Cornhill Magazine,  5 (1862), 665–81.

At the Great Exhibition

[Frederick Greenwood]

Genre:

Essay

Subjects:

Exhibitions, Materialism, Industry, Theology of Nature, Engineering, Military Technology, Steamships, War, Progress, Romanticism, Anti-Scientism, Morality, Christianity


    Complains that the International Exhibition of 1862 represents an 'apotheosis of unrelieved materialism' in which 'the most sordid (and useful) "manufactures" [are] in the place of honour'. The visitor's 'religious, poetical, supernatural tendencies' are 'crushed by the immensity of materialism here displayed' and 'the awful preponderance of matter gifted with mere base use'. (671) By contrast, 'Heaven's work was visible' at the original Great Exhibition in 1851, and the exhibits there 'were as much part of the natural creation as the work of man's hand'. Now, the 'court [...] devoted to marine architecture and military engineering' is full of 'some very pretty objects for contemplation', but it remains haunted by the 'reproachful ghost' of our earlier 'good intentions' for peace.

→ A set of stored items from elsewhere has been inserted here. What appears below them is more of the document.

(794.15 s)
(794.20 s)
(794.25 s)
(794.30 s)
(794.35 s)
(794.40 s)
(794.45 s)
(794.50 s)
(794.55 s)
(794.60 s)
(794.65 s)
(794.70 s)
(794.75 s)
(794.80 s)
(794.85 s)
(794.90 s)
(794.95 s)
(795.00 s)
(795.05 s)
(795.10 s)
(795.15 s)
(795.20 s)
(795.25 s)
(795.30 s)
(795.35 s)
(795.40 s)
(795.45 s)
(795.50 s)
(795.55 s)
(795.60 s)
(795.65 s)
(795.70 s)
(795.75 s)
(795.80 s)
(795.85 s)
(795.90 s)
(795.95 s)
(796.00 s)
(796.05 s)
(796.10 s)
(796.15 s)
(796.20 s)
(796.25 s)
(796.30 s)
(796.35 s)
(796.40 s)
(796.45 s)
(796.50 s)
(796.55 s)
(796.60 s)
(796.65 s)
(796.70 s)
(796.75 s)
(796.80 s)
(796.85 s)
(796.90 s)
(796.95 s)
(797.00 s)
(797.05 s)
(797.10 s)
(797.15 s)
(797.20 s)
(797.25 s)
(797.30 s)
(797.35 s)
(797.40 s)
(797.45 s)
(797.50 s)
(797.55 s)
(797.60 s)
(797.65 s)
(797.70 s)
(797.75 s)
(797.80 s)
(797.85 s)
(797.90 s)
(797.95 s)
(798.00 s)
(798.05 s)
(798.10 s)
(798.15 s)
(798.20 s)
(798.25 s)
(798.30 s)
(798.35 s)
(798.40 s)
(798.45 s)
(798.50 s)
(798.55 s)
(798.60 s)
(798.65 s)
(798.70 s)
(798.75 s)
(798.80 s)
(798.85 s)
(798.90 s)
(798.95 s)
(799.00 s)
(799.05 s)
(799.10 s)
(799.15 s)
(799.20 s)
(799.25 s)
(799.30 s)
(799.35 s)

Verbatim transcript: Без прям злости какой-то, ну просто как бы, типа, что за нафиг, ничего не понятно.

Although a 'model of an "ironside"' is undoubtedly a product of 'invention and skill' (676), and 'the guns, the Whitworths and Armstrongs' are 'as great an effort of human skill, probably, as any vase that ever was fashioned', they have 'swept the seas of half their poetry, and cut all the romance, all the heart, all the inspiration, out of naval warfare'. Indeed, our 'seamen, sons of sea-kings, rulers of the waves' will find it hard to 'be heroes and stokers at the same time!—to find glory in the collision of a sort of hermetically-sealed sardine-boxes!'. (677) Similarly, the 'shirt spun by our women's own hands of old has a virtue in it which nothing from Manchester looms can pretend to; and thus it is with everything else, more or less' (679). Suggests the need for 'establishing a School of Moral Engineering' (680), and setting up a new exhibition dedicated to 'our newest improvements in Christianity, our latest discoveries in the science of holy living and dying' (681).